The Language of Music
A painter hangs his or her finished pictures on a wall, and everyone can see it. A composer writes a work, but no one can hear it until it is performed. Professional singers and players have great responsibilities, for the composer is utterly dependent on them. A student of music needs as long and as arduous a training to become a performer as a medical student needs to become a doctor. Most training is concerned with technique, for musicians have to have the muscular proficiency of an athlete or a ballet dancer. Singers practice breathing every day, as their vocal chords would be inadequate without controlled muscular support.

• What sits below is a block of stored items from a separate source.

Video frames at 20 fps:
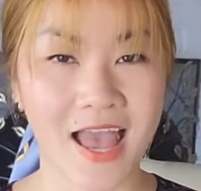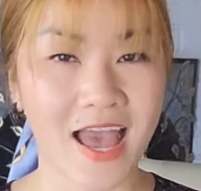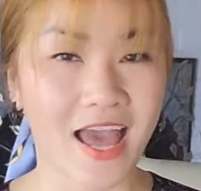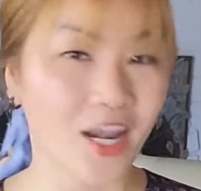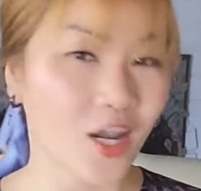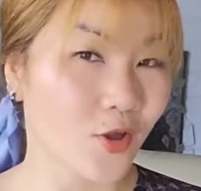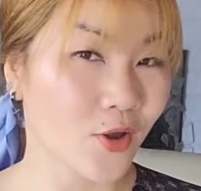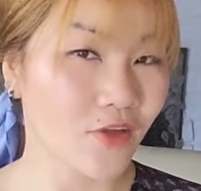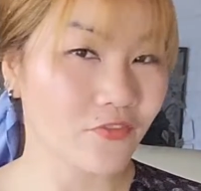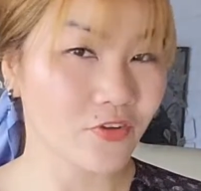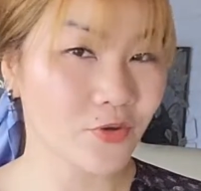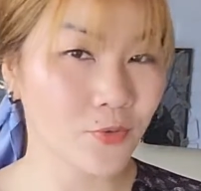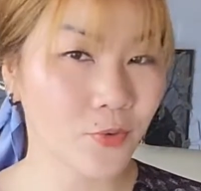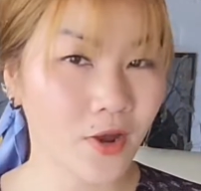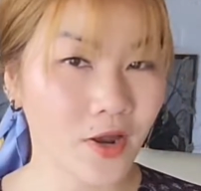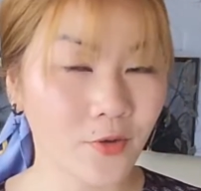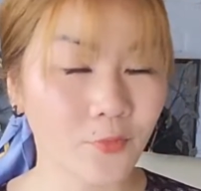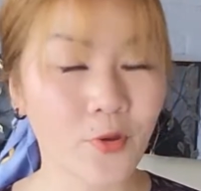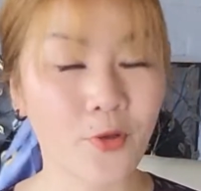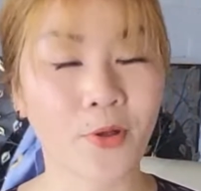Hello
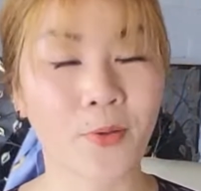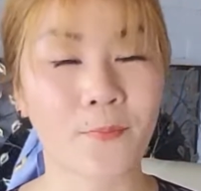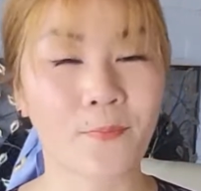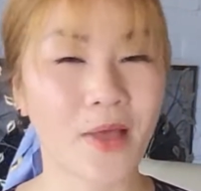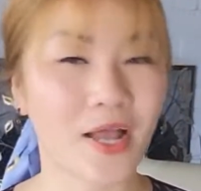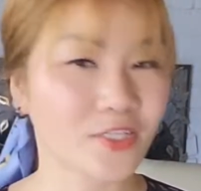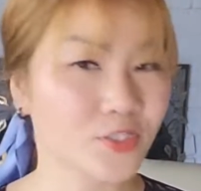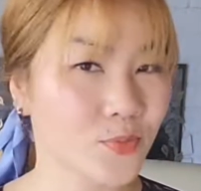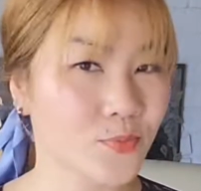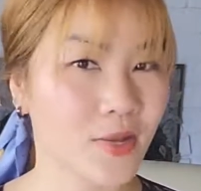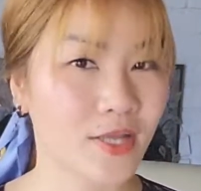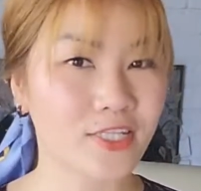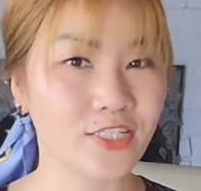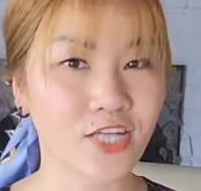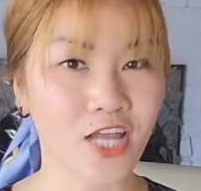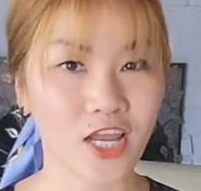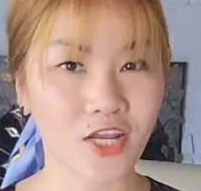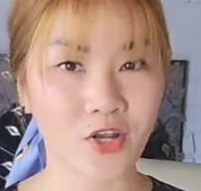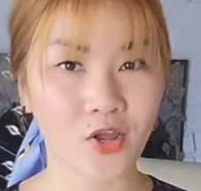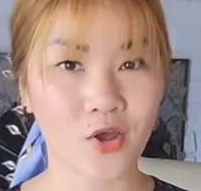everyone, welcome back to my
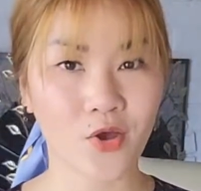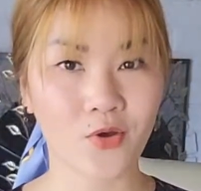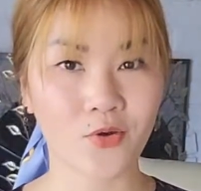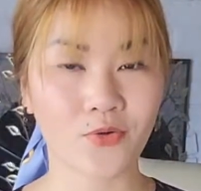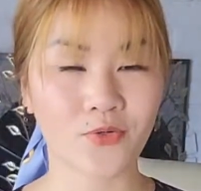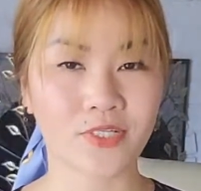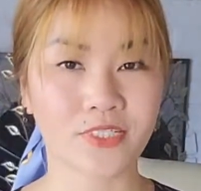channel.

String players practice moving the fingers of the left hand up and down, while drawing the bow to and fro with the right arm—two entirely different movements.
Singers and instrumentalists have to be able to get every note perfectly in tune. Pianists are spared this particular anxiety, for the notes are already there, waiting for them, and it is the piano tuner’s responsibility to tune the instrument for them. But they have their own difficulties; the hammers that hit the string have to be coaxed not to sound like percussion, and each overlapping tone has to sound clear.
This problem of getting clear texture is one that confronts student conductors: they have
to learn to know every note of the music and how it should sound, and they have to aim at controlling these sounds with fanatical but selfless authority.
Technique is of no use unless it is combined with musical knowledge and understanding.
Great artists are those who are so thoroughly at home in the language of music that they can enjoy performing works written in any century.